Model-based analysis of mixed uranium(VI) reduction by biotic and abiotic pathways during in situ bioremediation

•Mixed U(VI) reduction by biological and chemical pathways was integrated into a model.•The biotic and abiotic U(VI) reduction was investigated under realistic geologic systems.•Thermodynamics was integrated into a model of uranium reduction and immobilization.•Model-based analysis can formulate/confirm hypotheses for experimental investigations.•The approach offers a potential solution to an in-depth analysis of in situ bioremediation.

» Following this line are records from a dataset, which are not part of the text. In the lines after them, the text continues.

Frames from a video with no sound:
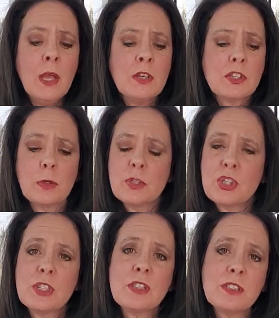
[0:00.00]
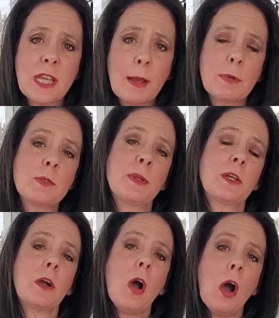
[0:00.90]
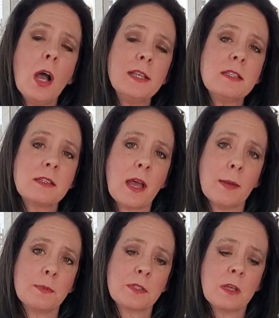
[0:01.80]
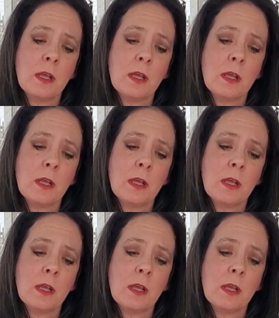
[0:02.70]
So it's just a sandwich, but the conceptsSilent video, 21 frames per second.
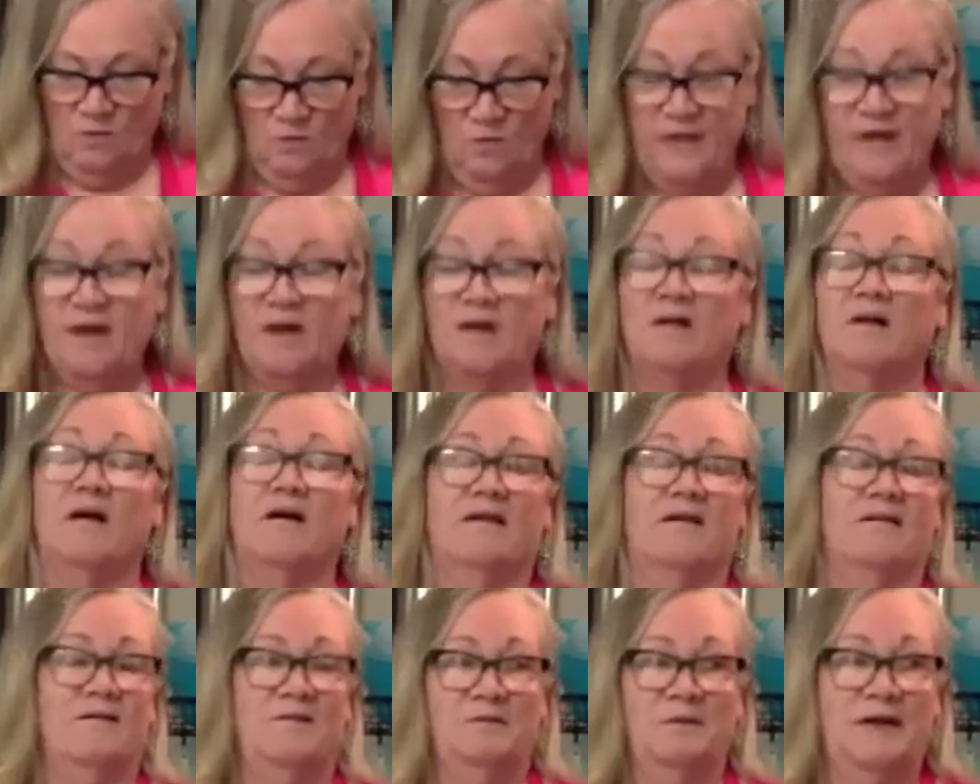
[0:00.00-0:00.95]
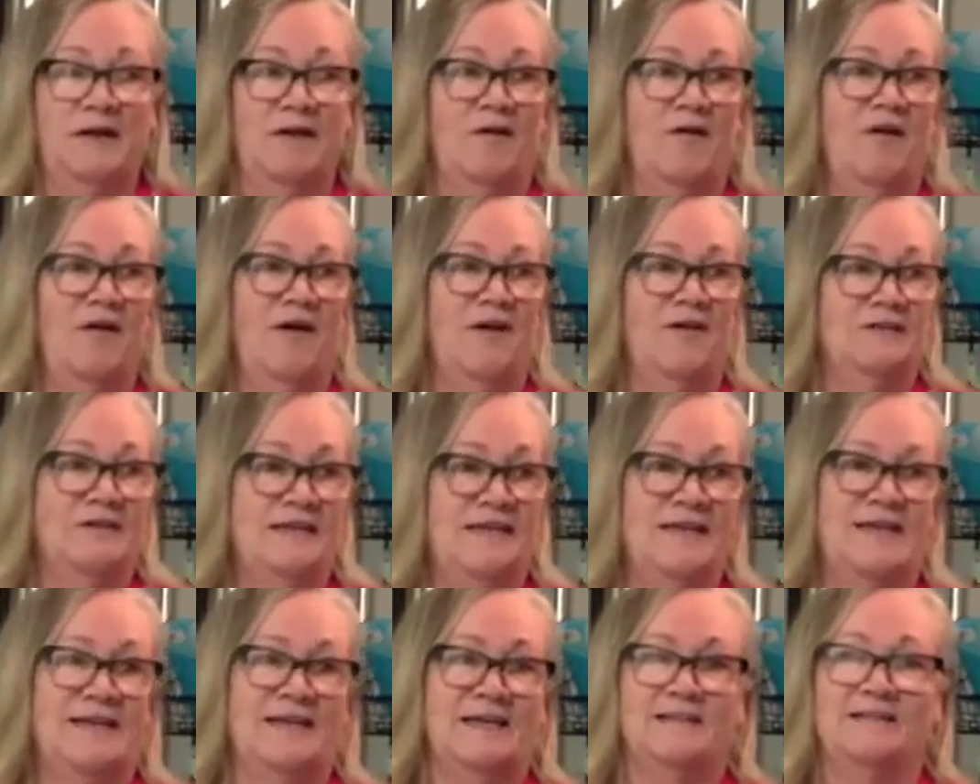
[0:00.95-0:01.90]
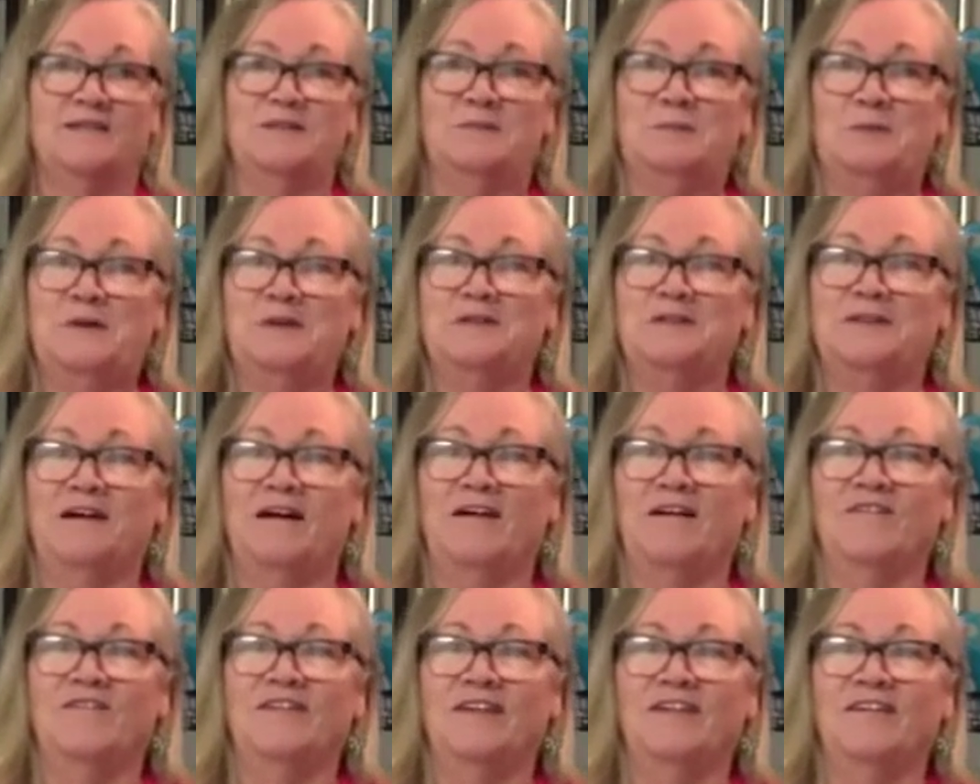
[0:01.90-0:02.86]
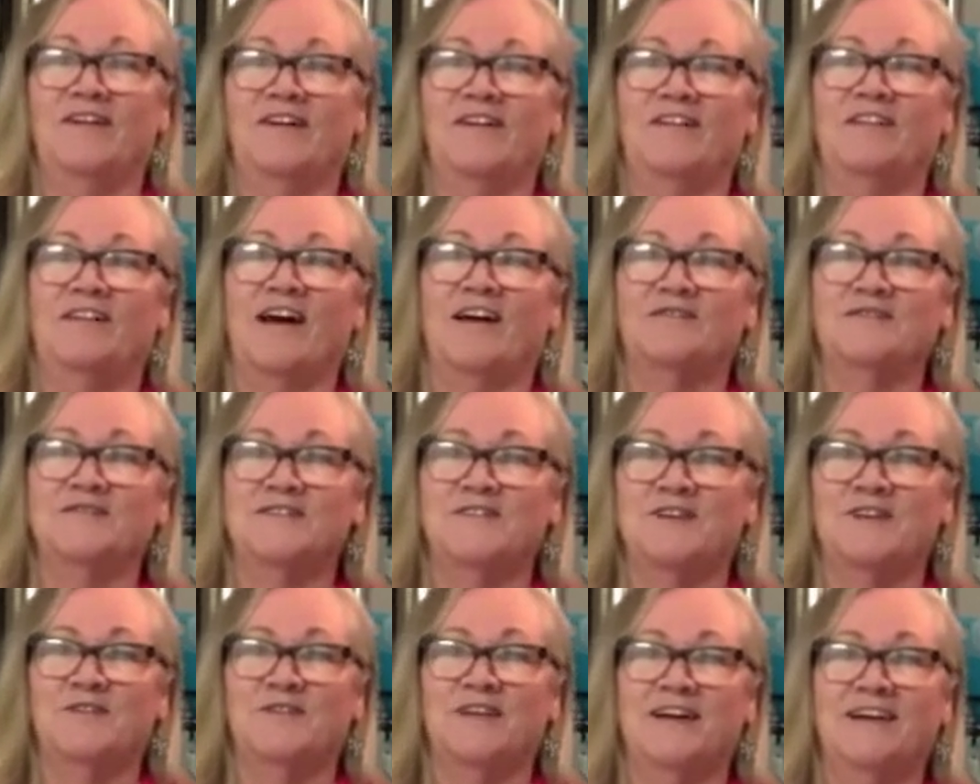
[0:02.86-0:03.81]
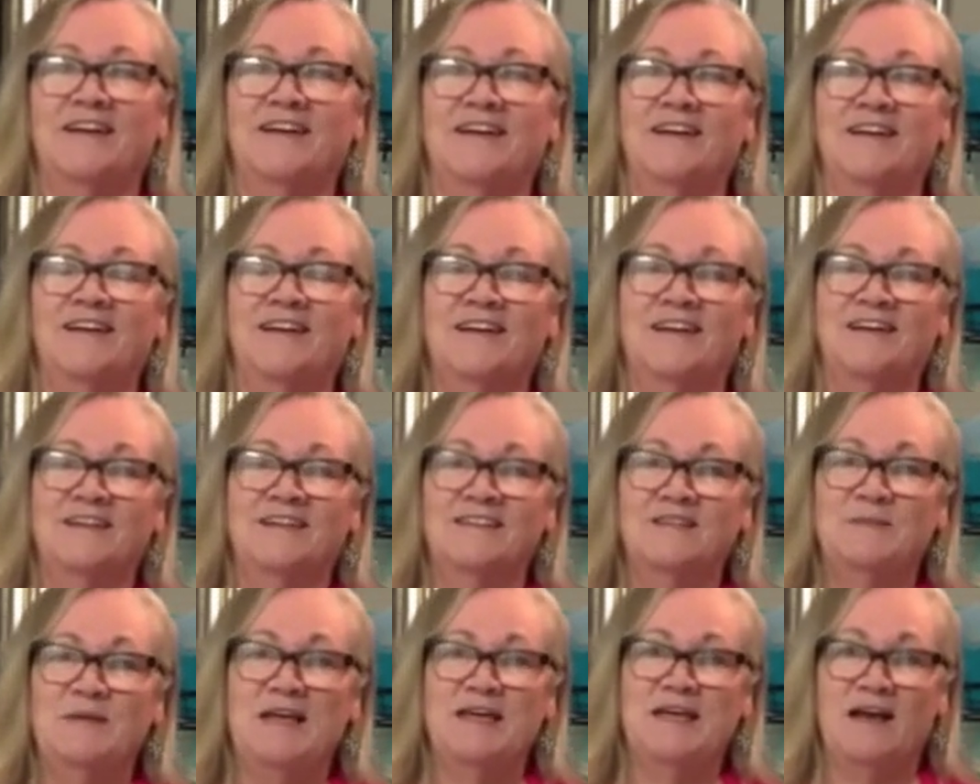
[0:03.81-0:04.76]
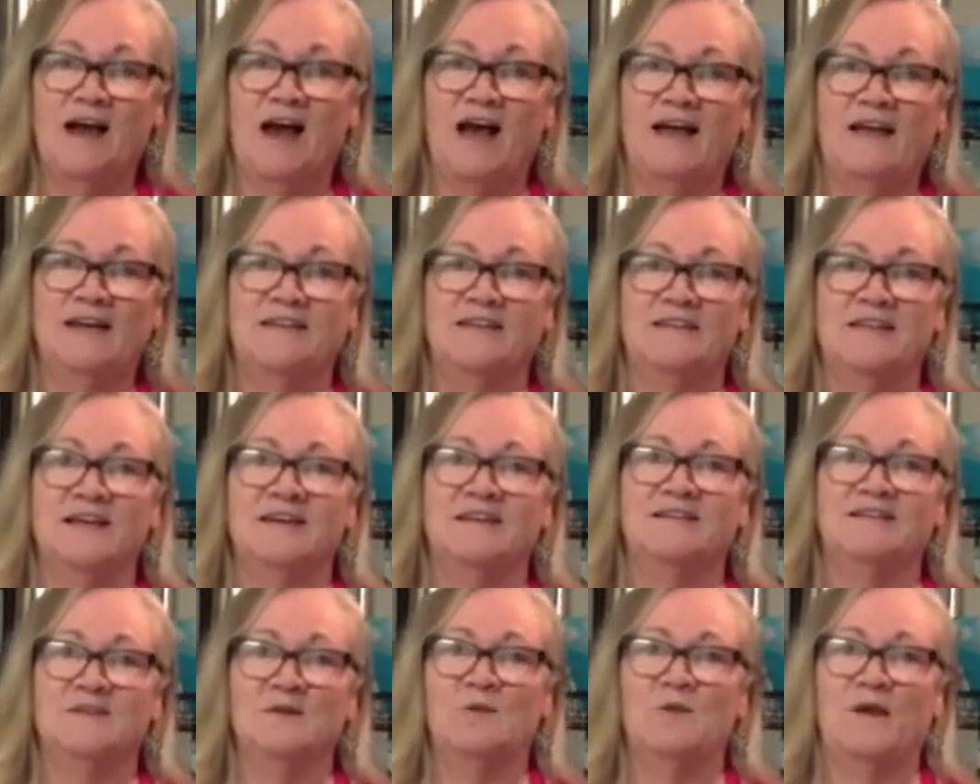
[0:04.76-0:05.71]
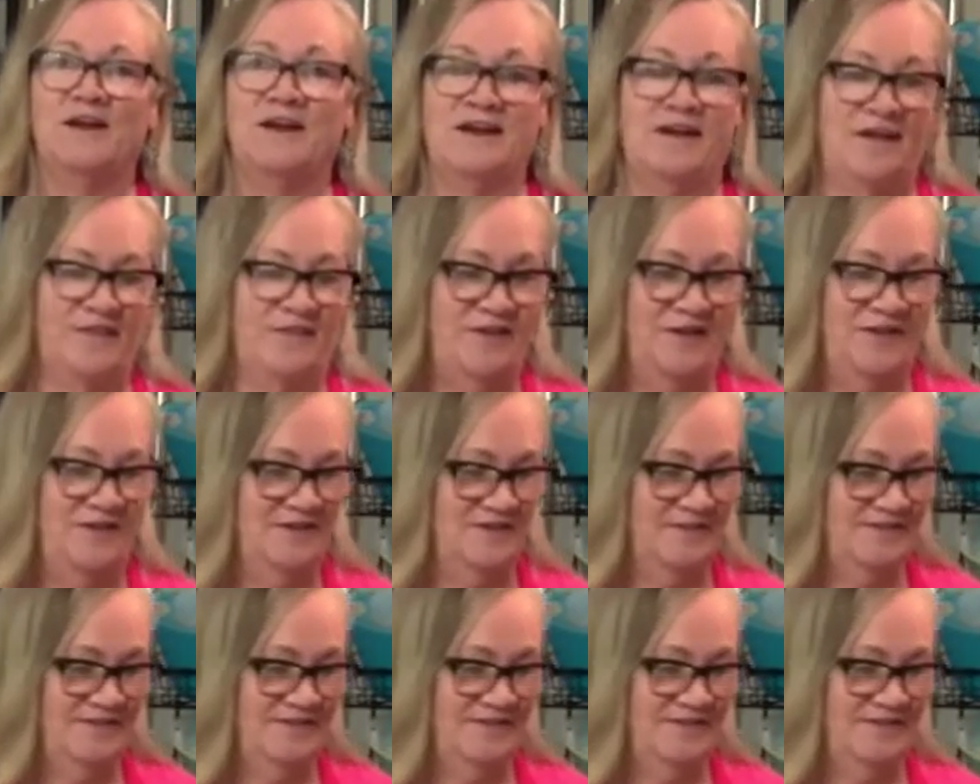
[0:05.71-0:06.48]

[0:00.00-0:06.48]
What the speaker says: We all need a little more love in our lives, don't we? To be kind to one another.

Given the numerous unknowns and uncertainties in sediment systems, understanding of the mechanisms of U(VI) reduction is still at the stage of improvement. Recent studies have shown that reductive immobilization of U(VI) in the subsurface is not caused by purely biological or purely abiotic reactions but rather a group of interconnected abiotic-biotic pathways (e.g. via mackinawite and biomass). These new findings necessitate an update of the existing mathematical models that make simplifications typically involving a single reducing agent (e.g. indigenous bacteria) for in situ bioremediation of uranium-contaminated groundwater. In this study, a comprehensive model was constructed based on new experimental observations, including mixed U(VI) reduction by chemical and enzymatic reactions. Thermodynamic analysis was done to predict the feasibility of the potential pathways that affect mackinawite formation under field conditions. Model simulations indicate that low concentrations of the reactant species make the reaction of homogeneous Fe(II) oxidation coupled to U(VI) reduction unfavorable in the field. Instead, FeS precipitation is an important Fe(II) sequestration reaction once sulfate metabolism dominates. The subsequent reduction of U(VI) by FeS (mackinawite) contributes to the total U(VI) removal under a variety of U(VI) concentrations encountered at field sites, which is in accordance with experimental observations. The model suggests the potential for both competition and coordination between chemical and biological pathways on the cell surface, providing a possible explanation as to why U(VI) can be efficiently reduced at either low or high sulfate concentration during the process of in situ bioremediation. Further increase in the resolution of the model (e.g. across multiple scales such as genome-, micron- and pore-sale) is necessary for better understanding of the interactions between biotic and abiotic pathways.